WHAT IS EXPECTED:
Could you retype the records word for word but without any pictures?

*** THE RECORDS Section Begins ***

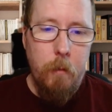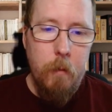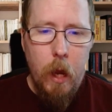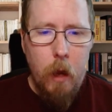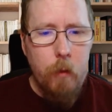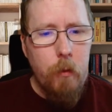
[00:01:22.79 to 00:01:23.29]

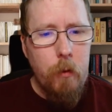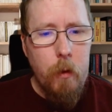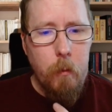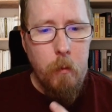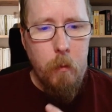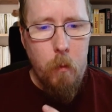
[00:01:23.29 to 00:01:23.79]
I also
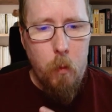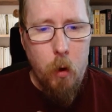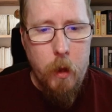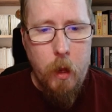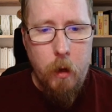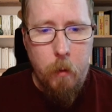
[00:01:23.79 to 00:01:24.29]
am
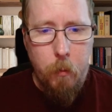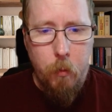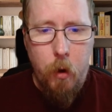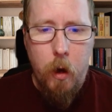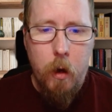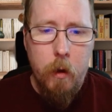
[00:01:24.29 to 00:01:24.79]
working on a
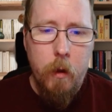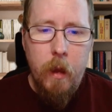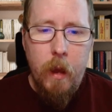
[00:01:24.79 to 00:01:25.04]
blog.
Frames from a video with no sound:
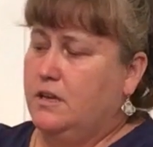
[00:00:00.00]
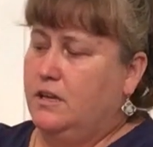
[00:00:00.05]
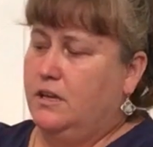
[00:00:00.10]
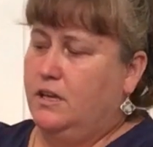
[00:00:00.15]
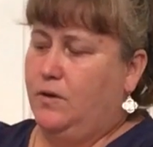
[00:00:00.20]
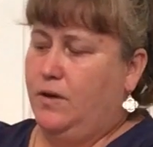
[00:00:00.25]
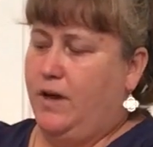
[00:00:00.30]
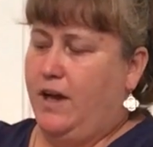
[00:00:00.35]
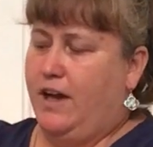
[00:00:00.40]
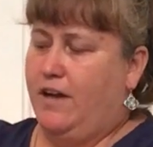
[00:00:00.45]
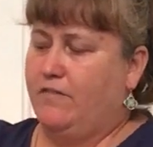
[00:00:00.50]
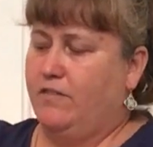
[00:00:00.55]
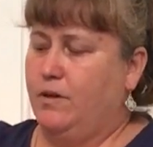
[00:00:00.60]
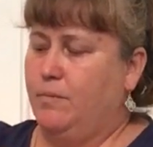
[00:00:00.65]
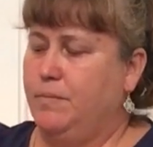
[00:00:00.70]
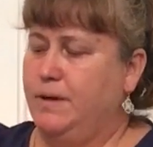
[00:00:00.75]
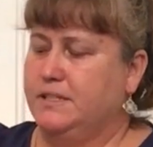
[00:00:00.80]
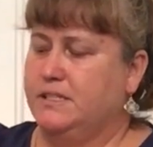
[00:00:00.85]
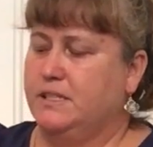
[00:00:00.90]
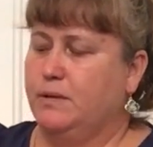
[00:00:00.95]
You have a
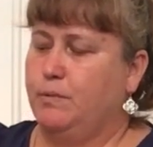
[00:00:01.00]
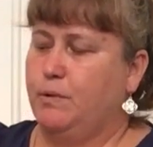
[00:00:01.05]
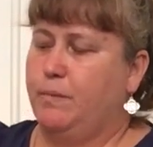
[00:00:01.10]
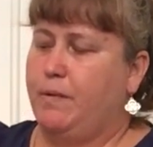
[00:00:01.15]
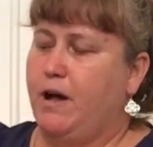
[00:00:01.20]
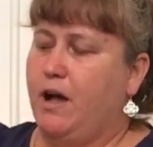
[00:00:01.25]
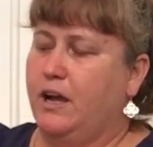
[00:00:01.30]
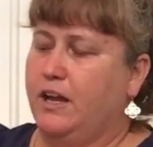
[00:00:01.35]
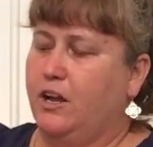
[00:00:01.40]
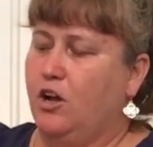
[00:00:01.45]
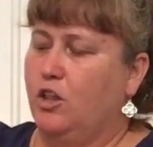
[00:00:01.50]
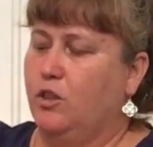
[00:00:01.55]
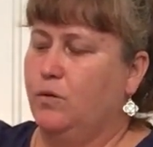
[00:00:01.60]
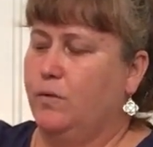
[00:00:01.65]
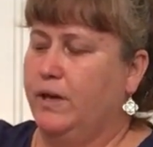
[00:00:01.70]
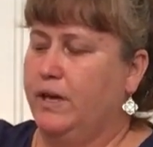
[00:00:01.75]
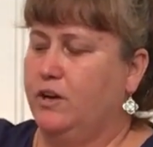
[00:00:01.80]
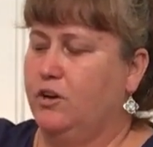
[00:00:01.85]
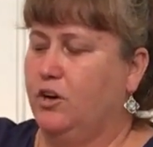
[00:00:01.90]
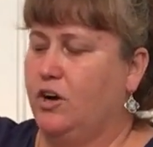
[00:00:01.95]
big zipper pocket all the way
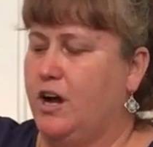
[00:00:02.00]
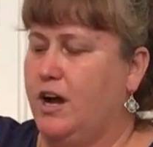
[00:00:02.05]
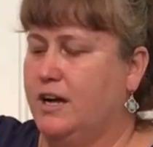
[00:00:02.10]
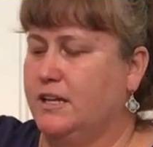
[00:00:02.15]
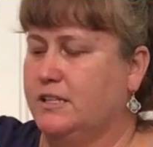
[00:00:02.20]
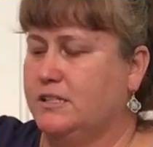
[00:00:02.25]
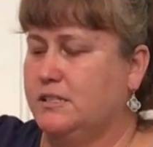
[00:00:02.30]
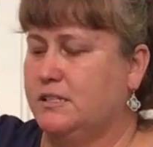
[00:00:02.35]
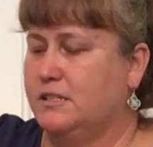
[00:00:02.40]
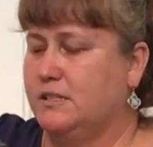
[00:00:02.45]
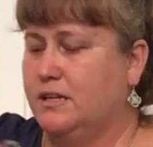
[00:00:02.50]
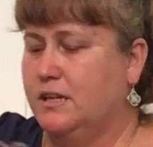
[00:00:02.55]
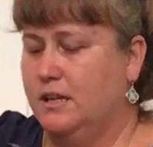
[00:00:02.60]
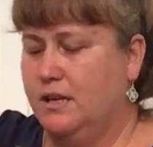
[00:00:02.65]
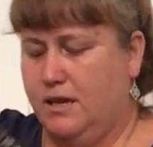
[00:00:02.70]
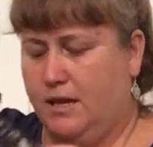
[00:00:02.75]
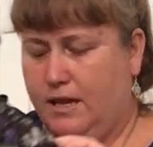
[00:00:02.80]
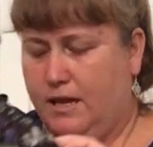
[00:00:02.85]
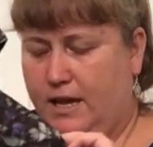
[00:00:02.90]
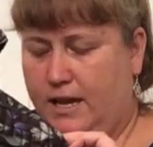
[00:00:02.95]
across
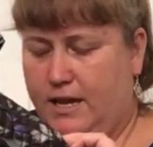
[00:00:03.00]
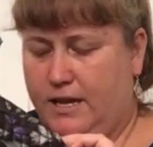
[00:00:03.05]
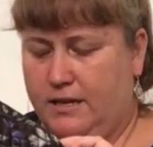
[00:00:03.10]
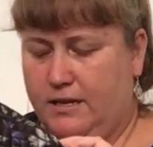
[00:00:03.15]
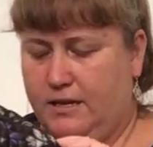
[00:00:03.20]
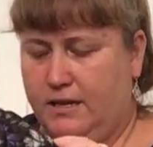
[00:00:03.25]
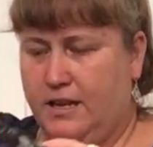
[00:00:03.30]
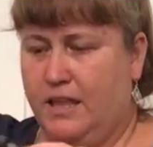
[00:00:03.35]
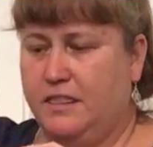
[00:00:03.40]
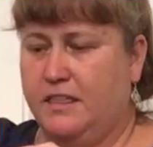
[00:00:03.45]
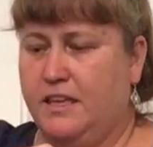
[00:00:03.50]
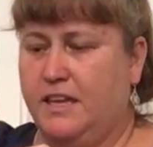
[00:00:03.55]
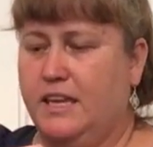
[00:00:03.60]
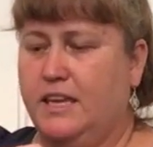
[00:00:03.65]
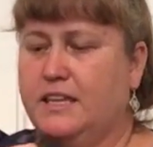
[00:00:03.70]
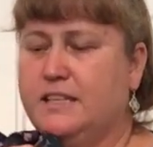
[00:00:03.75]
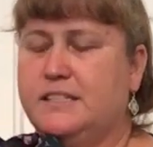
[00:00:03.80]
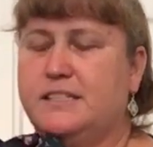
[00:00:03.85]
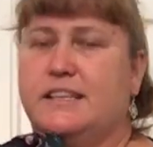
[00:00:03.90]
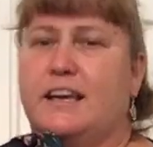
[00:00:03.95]
and nothing
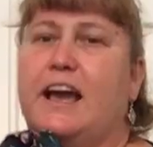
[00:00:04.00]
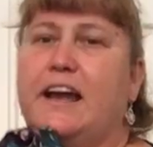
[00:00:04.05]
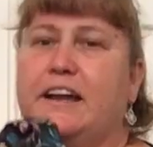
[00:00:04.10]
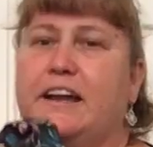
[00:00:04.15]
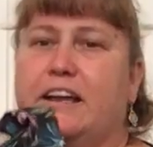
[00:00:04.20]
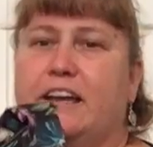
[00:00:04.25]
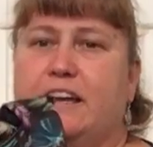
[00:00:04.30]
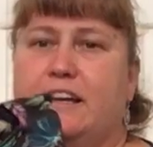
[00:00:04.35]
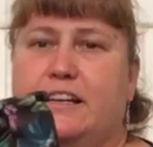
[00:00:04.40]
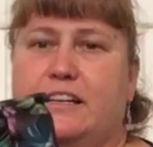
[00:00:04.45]
inside it.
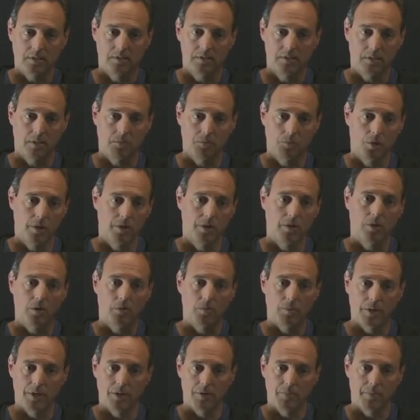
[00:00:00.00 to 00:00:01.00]
sigmoidal,
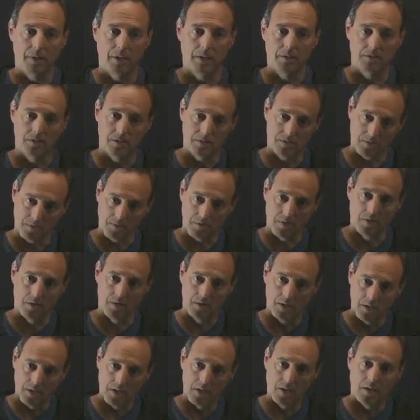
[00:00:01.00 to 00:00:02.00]
radial basis, and,
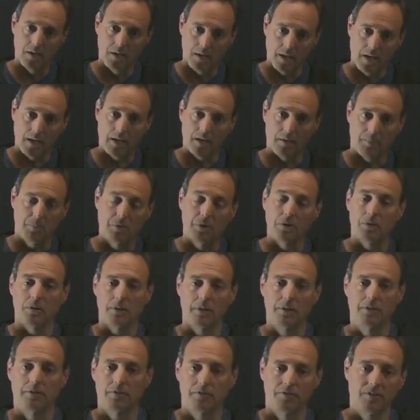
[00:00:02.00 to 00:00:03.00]
and a pure
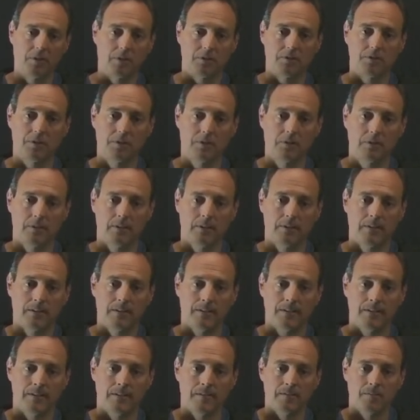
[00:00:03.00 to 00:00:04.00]
linear function.
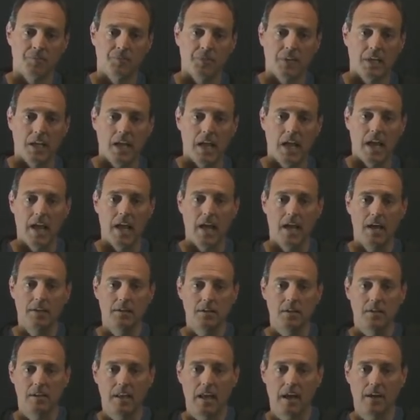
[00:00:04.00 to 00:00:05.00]

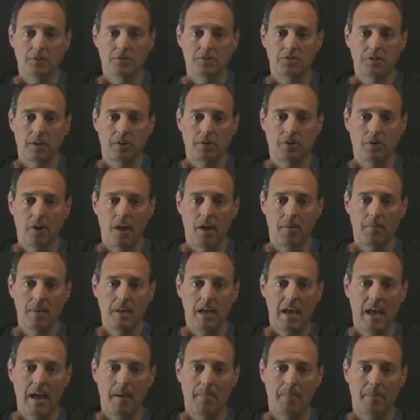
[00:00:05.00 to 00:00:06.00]
And now it's telling you how
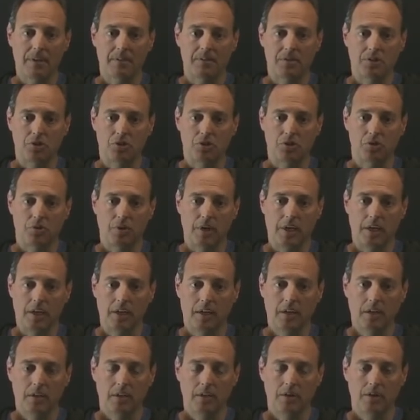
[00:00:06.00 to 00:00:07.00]
many epochs it's
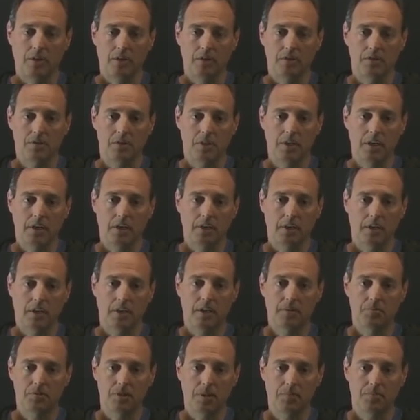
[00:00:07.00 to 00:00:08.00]
training. You can see here it
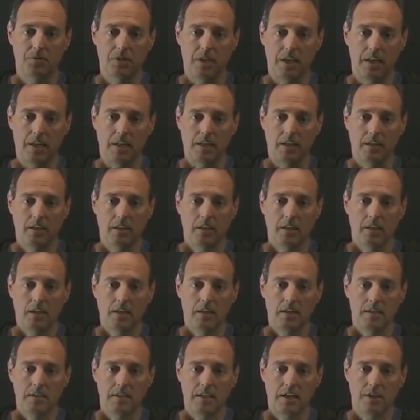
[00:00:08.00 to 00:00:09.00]
keeps updating.
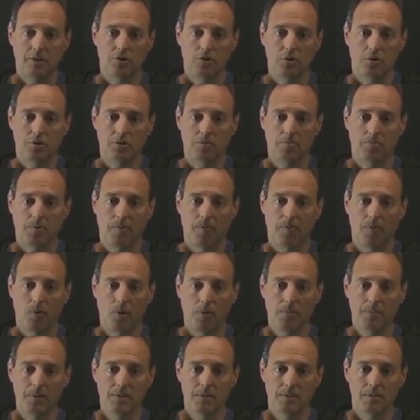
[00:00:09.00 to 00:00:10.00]
Tells you its
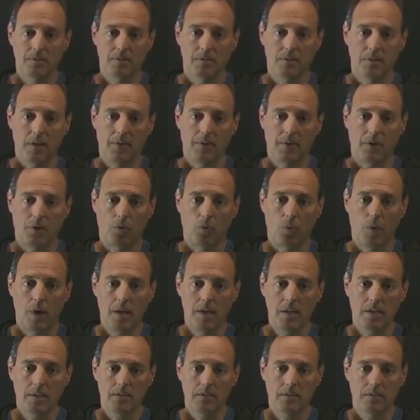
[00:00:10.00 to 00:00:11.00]
performance and the
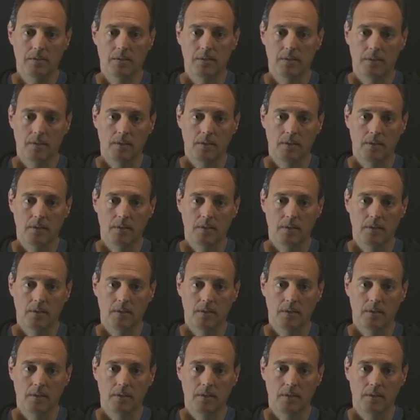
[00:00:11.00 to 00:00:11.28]
gradient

*** THE RECORDS Section Ends ***

EXERCISE RESPONSE:
[00:01:22.79 to 00:01:23.29]

[00:01:23.29 to 00:01:23.79]
I also
[00:01:23.79 to 00:01:24.29]
am
[00:01:24.29 to 00:01:24.79]
working on a
[00:01:24.79 to 00:01:25.04]
blog.
Frames from a video with no sound:
[00:00:00.00]
[00:00:00.05]
[00:00:00.10]
[00:00:00.15]
[00:00:00.20]
[00:00:00.25]
[00:00:00.30]
[00:00:00.35]
[00:00:00.40]
[00:00:00.45]
[00:00:00.50]
[00:00:00.55]
[00:00:00.60]
[00:00:00.65]
[00:00:00.70]
[00:00:00.75]
[00:00:00.80]
[00:00:00.85]
[00:00:00.90]
[00:00:00.95]
You have a
[00:00:01.00]
[00:00:01.05]
[00:00:01.10]
[00:00:01.15]
[00:00:01.20]
[00:00:01.25]
[00:00:01.30]
[00:00:01.35]
[00:00:01.40]
[00:00:01.45]
[00:00:01.50]
[00:00:01.55]
[00:00:01.60]
[00:00:01.65]
[00:00:01.70]
[00:00:01.75]
[00:00:01.80]
[00:00:01.85]
[00:00:01.90]
[00:00:01.95]
big zipper pocket all the way
[00:00:02.00]
[00:00:02.05]
[00:00:02.10]
[00:00:02.15]
[00:00:02.20]
[00:00:02.25]
[00:00:02.30]
[00:00:02.35]
[00:00:02.40]
[00:00:02.45]
[00:00:02.50]
[00:00:02.55]
[00:00:02.60]
[00:00:02.65]
[00:00:02.70]
[00:00:02.75]
[00:00:02.80]
[00:00:02.85]
[00:00:02.90]
[00:00:02.95]
across
[00:00:03.00]
[00:00:03.05]
[00:00:03.10]
[00:00:03.15]
[00:00:03.20]
[00:00:03.25]
[00:00:03.30]
[00:00:03.35]
[00:00:03.40]
[00:00:03.45]
[00:00:03.50]
[00:00:03.55]
[00:00:03.60]
[00:00:03.65]
[00:00:03.70]
[00:00:03.75]
[00:00:03.80]
[00:00:03.85]
[00:00:03.90]
[00:00:03.95]
and nothing
[00:00:04.00]
[00:00:04.05]
[00:00:04.10]
[00:00:04.15]
[00:00:04.20]
[00:00:04.25]
[00:00:04.30]
[00:00:04.35]
[00:00:04.40]
[00:00:04.45]
inside it.
[00:00:00.00 to 00:00:01.00]
sigmoidal,
[00:00:01.00 to 00:00:02.00]
radial basis, and,
[00:00:02.00 to 00:00:03.00]
and a pure
[00:00:03.00 to 00:00:04.00]
linear function.
[00:00:04.00 to 00:00:05.00]

[00:00:05.00 to 00:00:06.00]
And now it's telling you how
[00:00:06.00 to 00:00:07.00]
many epochs it's
[00:00:07.00 to 00:00:08.00]
training. You can see here it
[00:00:08.00 to 00:00:09.00]
keeps updating.
[00:00:09.00 to 00:00:10.00]
Tells you its
[00:00:10.00 to 00:00:11.00]
performance and the
[00:00:11.00 to 00:00:11.28]
gradient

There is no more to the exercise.